Fortunately, the febrl4 datasets contain record ids which tell us the correct linkages. Using this information we are able to create a set of the true matches.

[16]:
# rec_id in dfA has the form 'rec-1070-org'. We only want the number. Additionally, as we are
# interested in the position of the records, we create a new index which contains the row numbers.
dfA_ = dfA.rename(lambda x: x[4:-4], axis='index').reset_index()
dfB_ = dfB.rename(lambda x: x[4:-6], axis='index').reset_index()
# now we can merge dfA_ and dfB_ on the record_id.
a = pd.DataFrame({'ida': dfA_.index, 'rec_id': dfA_['rec_id']})
b = pd.DataFrame({'idb': dfB_.index, 'rec_id': dfB_['rec_id']})
dfj = a.merge(b, on='rec_id', how='inner').drop(columns=['rec_id'])
# and build a set of the corresponding row numbers.
true_matches = set((row[0], row[1]) for row in dfj.itertuples(index=False))
[17]:
def describe_matching_quality(found_matches, show_examples=False):
    if show_examples:
        print('idx_a, idx_b,     rec_id_a,       rec_id_b')
        print('---------------------------------------------')
        for a_i, b_i in itertools.islice(found_matches, 10):
            print('{:4d}, {:5d}, {:>11}, {:>14}'.format(a_i+1, b_i+1, a.iloc[a_i]['rec_id'], b.iloc[b_i]['rec_id']))
        print('---------------------------------------------')

    tp = len(found_matches & true_matches)
    fp = len(found_matches - true_matches)
    fn = len(true_matches - found_matches)

    precision = tp / (tp + fp)
    recall = tp / (tp + fn)

    print('Precision: {:.3f}, Recall: {:.3f}'.format(precision, recall))
[18]:
describe_matching_quality(found_matches, show_examples=True)
idx_a, idx_b,     rec_id_a,       rec_id_b
---------------------------------------------
3170,   259,        3730,           3730
1685,  3323,        2888,           2888
 733,  2003,        4239,           4239
4550,  3627,        4216,           4216
1875,  2991,        4391,           4391
3928,  2377,        3493,           3493
4928,  4656,         276,            276
 334,   945,        4848,           4848
2288,  4331,        3491,           3491
4088,  2454,        1850,           1850
---------------------------------------------
Precision: 1.000, Recall: 0.810

Precision tells us about how many of the found matches are actual matches.
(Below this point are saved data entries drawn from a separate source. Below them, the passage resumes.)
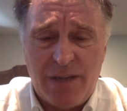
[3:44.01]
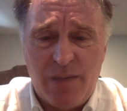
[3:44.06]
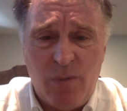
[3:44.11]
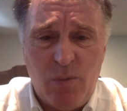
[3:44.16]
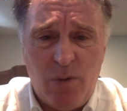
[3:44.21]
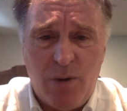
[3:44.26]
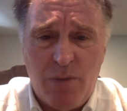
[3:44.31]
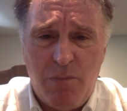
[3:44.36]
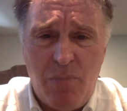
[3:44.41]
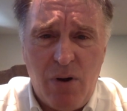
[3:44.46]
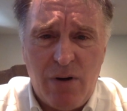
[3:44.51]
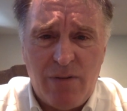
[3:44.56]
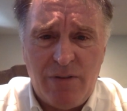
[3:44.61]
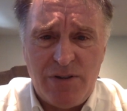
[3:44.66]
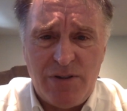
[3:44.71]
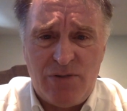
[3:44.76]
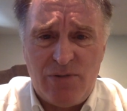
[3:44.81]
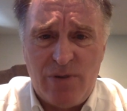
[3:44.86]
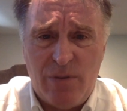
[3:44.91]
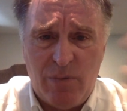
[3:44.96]
I mean, what a
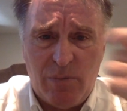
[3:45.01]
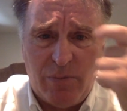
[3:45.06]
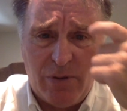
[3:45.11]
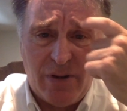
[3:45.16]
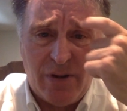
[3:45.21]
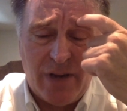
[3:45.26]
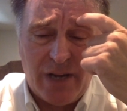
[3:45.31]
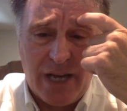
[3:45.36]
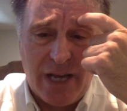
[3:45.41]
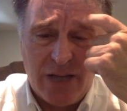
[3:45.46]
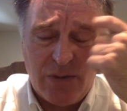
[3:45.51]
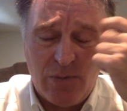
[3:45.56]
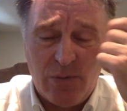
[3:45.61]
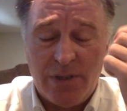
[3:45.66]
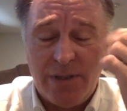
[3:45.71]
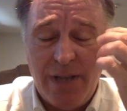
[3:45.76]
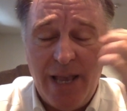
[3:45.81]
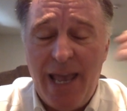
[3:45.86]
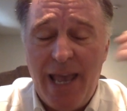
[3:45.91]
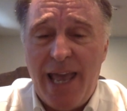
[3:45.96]
marvelous trumpet player that guy was.
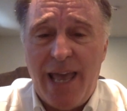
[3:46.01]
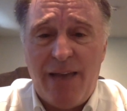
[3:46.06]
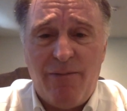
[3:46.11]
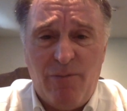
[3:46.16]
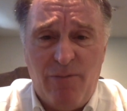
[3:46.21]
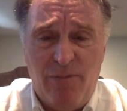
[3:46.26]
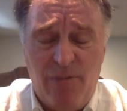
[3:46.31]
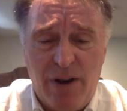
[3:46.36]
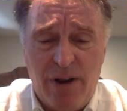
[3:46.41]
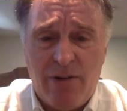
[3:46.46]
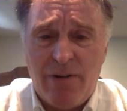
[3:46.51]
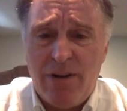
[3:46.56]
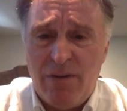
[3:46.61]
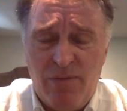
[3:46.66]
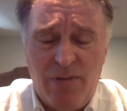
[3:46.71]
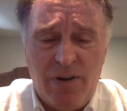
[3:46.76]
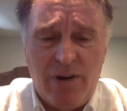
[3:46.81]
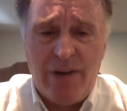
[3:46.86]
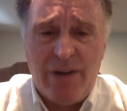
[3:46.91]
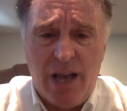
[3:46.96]
And very,
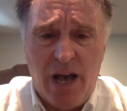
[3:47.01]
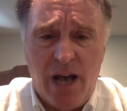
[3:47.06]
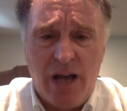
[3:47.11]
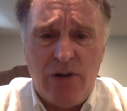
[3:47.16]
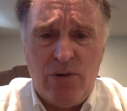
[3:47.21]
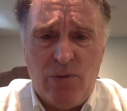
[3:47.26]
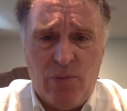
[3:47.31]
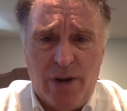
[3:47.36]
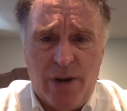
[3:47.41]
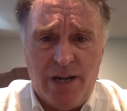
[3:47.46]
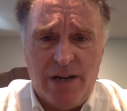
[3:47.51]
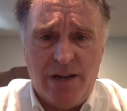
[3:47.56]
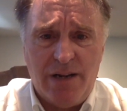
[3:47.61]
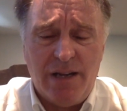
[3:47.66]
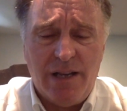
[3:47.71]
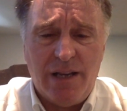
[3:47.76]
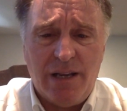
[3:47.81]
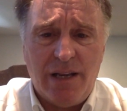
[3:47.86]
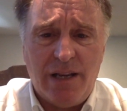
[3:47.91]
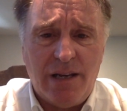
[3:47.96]
very underrated
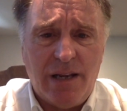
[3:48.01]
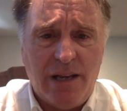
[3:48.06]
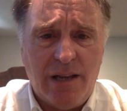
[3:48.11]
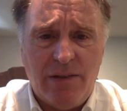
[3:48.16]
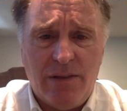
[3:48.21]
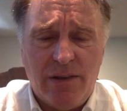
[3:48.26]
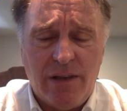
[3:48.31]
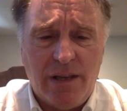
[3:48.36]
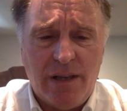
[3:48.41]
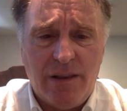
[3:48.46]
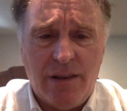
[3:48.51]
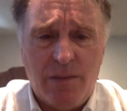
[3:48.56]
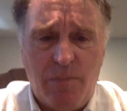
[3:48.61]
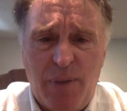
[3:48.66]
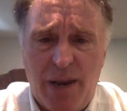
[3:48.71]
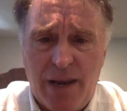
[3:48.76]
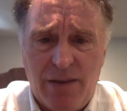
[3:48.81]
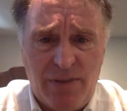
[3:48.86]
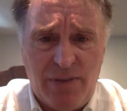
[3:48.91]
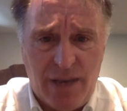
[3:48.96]
in the
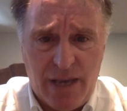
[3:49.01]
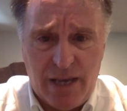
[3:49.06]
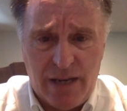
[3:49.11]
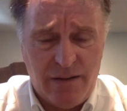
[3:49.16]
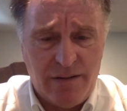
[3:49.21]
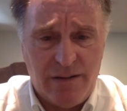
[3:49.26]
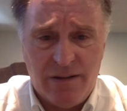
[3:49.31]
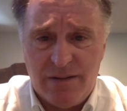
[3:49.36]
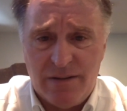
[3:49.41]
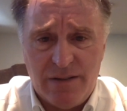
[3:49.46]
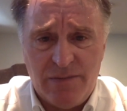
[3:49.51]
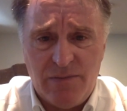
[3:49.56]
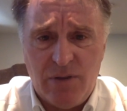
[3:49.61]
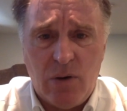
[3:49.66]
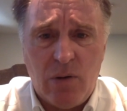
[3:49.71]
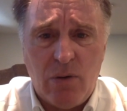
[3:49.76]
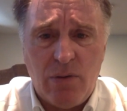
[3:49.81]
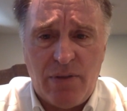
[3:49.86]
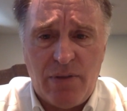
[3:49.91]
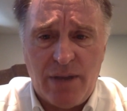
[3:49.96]
pantheon of the
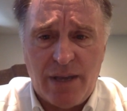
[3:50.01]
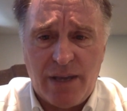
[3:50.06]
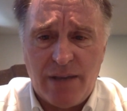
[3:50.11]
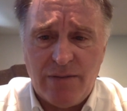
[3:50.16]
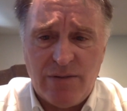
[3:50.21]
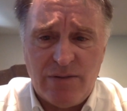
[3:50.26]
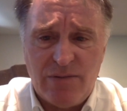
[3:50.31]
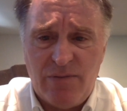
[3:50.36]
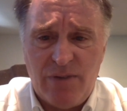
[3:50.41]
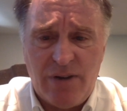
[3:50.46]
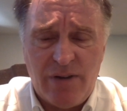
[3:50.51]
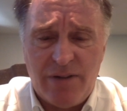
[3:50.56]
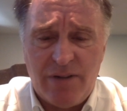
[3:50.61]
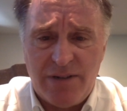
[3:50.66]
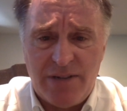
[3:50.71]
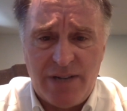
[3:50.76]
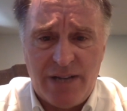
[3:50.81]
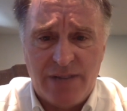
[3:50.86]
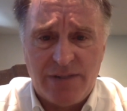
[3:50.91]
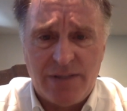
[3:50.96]
whole thing. He was a very, very
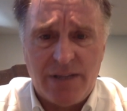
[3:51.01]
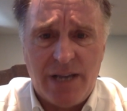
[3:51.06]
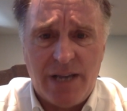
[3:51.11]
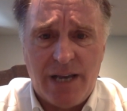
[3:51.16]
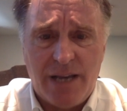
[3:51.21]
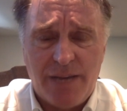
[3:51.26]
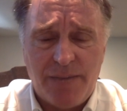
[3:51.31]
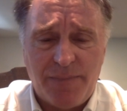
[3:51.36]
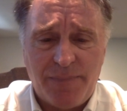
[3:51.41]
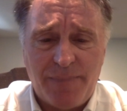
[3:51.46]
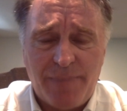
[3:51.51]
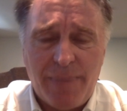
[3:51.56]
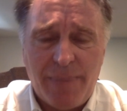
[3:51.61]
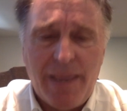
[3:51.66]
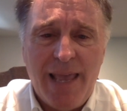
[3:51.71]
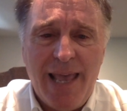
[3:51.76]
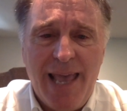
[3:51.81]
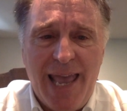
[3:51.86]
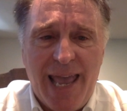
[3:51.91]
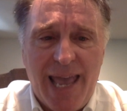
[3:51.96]
talented guy.
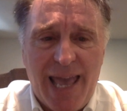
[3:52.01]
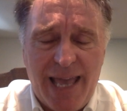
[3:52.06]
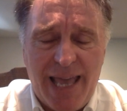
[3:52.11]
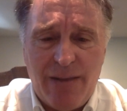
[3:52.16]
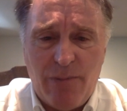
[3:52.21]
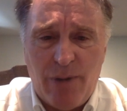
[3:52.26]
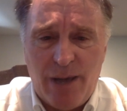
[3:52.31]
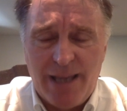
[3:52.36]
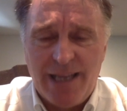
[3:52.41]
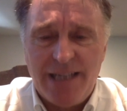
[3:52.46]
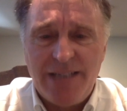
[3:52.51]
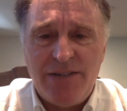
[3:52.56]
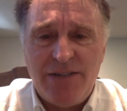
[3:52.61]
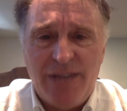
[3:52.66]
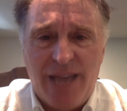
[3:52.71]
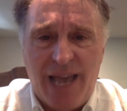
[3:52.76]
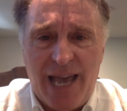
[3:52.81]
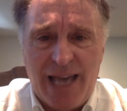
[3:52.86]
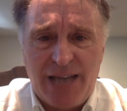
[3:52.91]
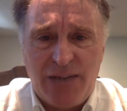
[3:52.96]
Anyway, to
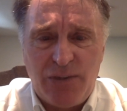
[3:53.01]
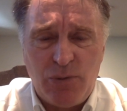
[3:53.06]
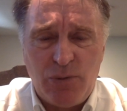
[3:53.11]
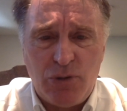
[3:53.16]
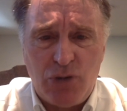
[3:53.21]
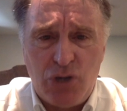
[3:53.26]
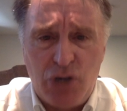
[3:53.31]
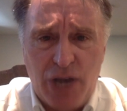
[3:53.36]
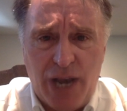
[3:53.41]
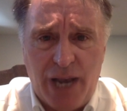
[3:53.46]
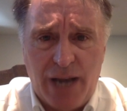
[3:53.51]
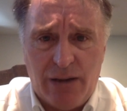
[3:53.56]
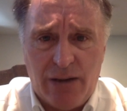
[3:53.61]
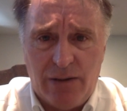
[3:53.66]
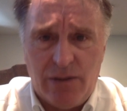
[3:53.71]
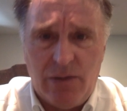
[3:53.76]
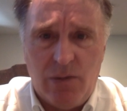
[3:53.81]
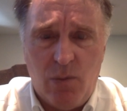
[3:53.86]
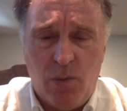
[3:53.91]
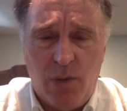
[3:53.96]
the actual channel,
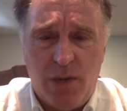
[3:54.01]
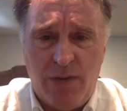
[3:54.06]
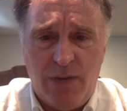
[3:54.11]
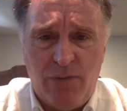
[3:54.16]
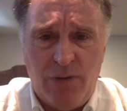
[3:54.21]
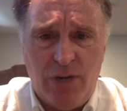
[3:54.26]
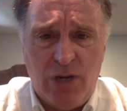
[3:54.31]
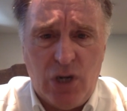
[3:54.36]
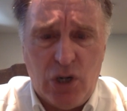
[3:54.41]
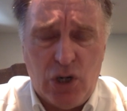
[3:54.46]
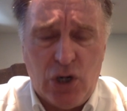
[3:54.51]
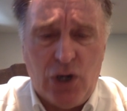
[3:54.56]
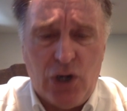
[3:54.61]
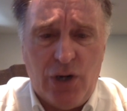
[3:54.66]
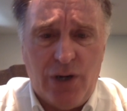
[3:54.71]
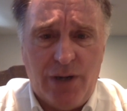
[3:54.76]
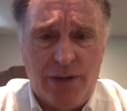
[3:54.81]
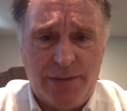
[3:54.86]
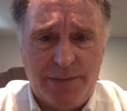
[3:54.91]
what have we learned?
The score of 1.0 means that we did perfectly in this respect, however, recall, the measure of how many of the actual matches were correctly identified, is quite low with only 81%.

Let’s go back to the mapping calculation (mapping_from_clks) an reduce the value for threshold to 0.8.

[19]:
found_matches = mapping_from_clks(clks_a, clks_b, 0.8)
describe_matching_quality(found_matches)
Found 4962 matches
Precision: 1.000, Recall: 0.992

Great, for this threshold value we get a precision of 100% and a recall of 99.2%.

The explanation is that when the information about an entity differs slightly in the two datasets (e.g. spelling errors, abbrevations, missing values, …) then the corresponding CLKs will differ in some number of bits as well. It is important to choose an appropriate threshold for the amount of perturbations present in the data (a threshold of 0.72 and below generates an almost perfect mapping with little mistakes).

This concludes the tutorial. Feel free to go back to the CLK generation and experiment on how different setting will affect the matching quality.